EXTRACTED MATERIAL »
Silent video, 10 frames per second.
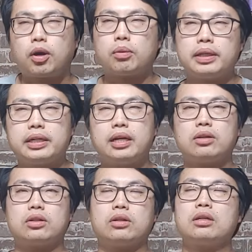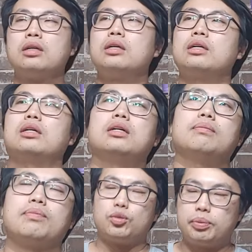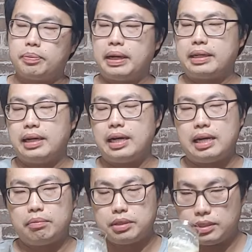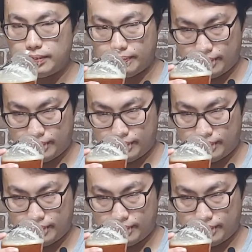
marmalade character, um, a little bit of piney hops,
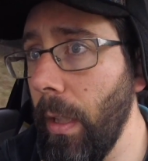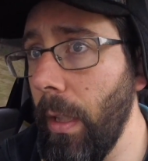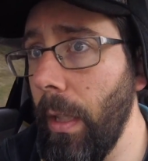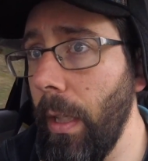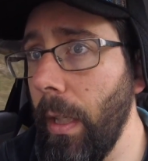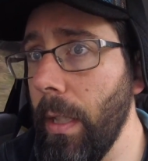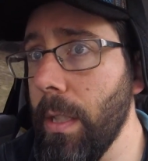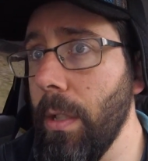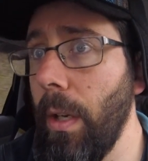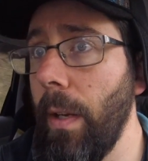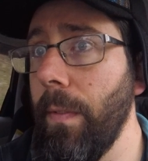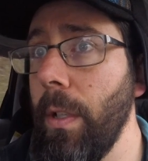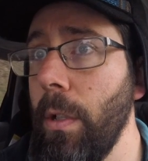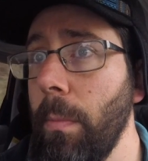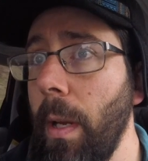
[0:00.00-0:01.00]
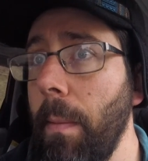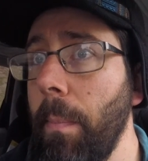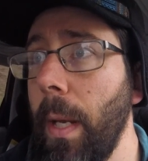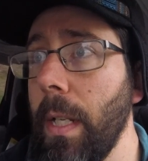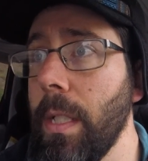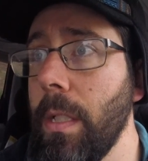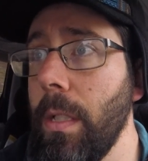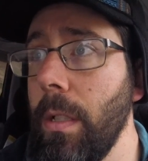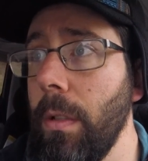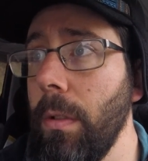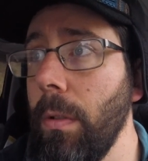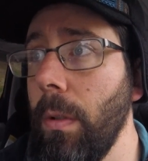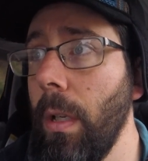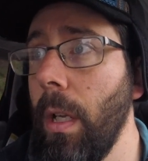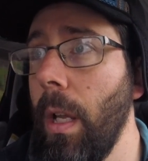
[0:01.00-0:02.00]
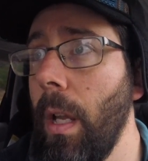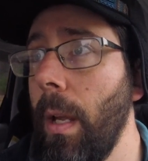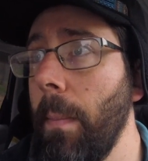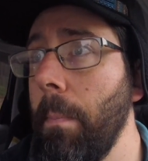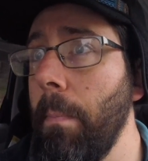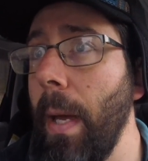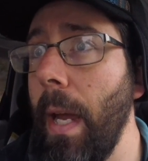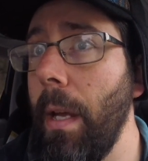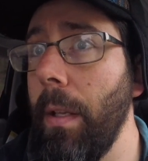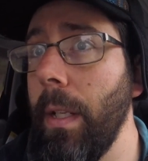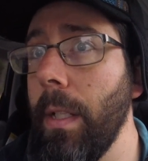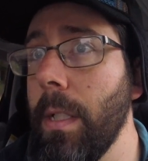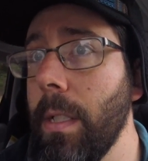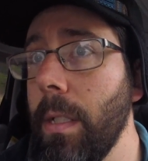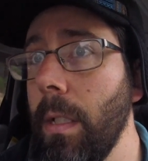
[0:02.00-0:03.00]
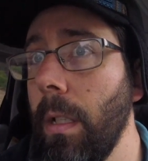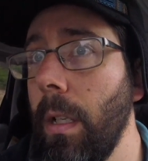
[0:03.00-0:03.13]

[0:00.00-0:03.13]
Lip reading: And so I have to do my best to balance.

WHAT IS BEING ASKED »
Write the records out again in full, exactly, and skip every picture.

WRITTEN RESPONSE »
Silent video, 10 frames per second.
marmalade character, um, a little bit of piney hops,
[0:00.00-0:01.00]
[0:01.00-0:02.00]
[0:02.00-0:03.00]
[0:03.00-0:03.13]

[0:00.00-0:03.13]
Lip reading: And so I have to do my best to balance.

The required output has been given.